The Hozameen Range (spelled Hozomeen Range in the United States) is a mountain range in southwestern British Columbia and northern Washington, straddling the division between the Coast and Interior regions of that province. It is a subrange of the North Cascades and is neighboured on the east by the Okanagan Range and on the northwest by the unofficially-named Coquihalla Range, which lies between that river and the Fraser. In the northwest part of the range is the one named subrange, the Bedded Range.

There are differences of opinion about the location and boundaries of the subranges of the northern Cascades, although early geologists and topographers had a fundamental agreement on the topic. The Hozomeen Range was seen as bounded by the Skagit River on the west and extending east to the Pasayten River (east of the Sumallo River) and Coquihalla River. The core of the Hozomeen Range under this definition marks the divide between streams in British Columbia that flow west to the Fraser River and those that flow via longer routes via the Nicola River, Thompson River, and Similkameen River tributaries into the Fraser or Okanagan River. This early nomenclature defined the Hozomeen Range as extending south of the US border and including the peaks of the Hozomeen Mountain area.
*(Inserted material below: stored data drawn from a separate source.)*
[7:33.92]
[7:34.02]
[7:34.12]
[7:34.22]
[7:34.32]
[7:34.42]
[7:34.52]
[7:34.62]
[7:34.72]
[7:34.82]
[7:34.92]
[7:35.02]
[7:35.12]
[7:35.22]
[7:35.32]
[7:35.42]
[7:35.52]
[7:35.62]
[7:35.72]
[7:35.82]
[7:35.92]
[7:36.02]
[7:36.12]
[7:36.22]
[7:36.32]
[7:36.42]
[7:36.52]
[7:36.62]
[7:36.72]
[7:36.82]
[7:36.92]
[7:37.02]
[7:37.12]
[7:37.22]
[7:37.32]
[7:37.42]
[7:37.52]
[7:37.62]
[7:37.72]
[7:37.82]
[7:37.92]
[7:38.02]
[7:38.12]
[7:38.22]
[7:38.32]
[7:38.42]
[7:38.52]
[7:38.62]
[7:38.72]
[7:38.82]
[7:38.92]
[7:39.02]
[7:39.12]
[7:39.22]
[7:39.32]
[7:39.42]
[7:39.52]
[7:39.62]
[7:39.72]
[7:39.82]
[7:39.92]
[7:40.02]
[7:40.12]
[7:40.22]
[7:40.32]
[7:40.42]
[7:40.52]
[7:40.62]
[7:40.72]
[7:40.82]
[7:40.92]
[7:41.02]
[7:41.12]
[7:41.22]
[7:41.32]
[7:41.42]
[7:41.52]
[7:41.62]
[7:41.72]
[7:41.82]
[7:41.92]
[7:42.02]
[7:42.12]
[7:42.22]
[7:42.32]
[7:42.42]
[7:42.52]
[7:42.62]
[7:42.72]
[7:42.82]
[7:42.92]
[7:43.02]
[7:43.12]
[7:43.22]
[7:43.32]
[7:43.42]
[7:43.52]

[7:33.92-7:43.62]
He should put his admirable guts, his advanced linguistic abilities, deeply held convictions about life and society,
BCGNIS defines the range as extending south from the Coquihalla River and west of the Tulameen River and Pasayten River, and bounded to the west by the Skagit Range.

Peakbagger.com defines the Hozameen Range as bounded on the west by the Skagit River, the Coquihalla River to the northwest, the Tulameen River to the northeast, and the Similkameen River to the east.

==Parks==
- E.C. Manning Provincial Park is wholly within the boundaries of the Hozameen Range.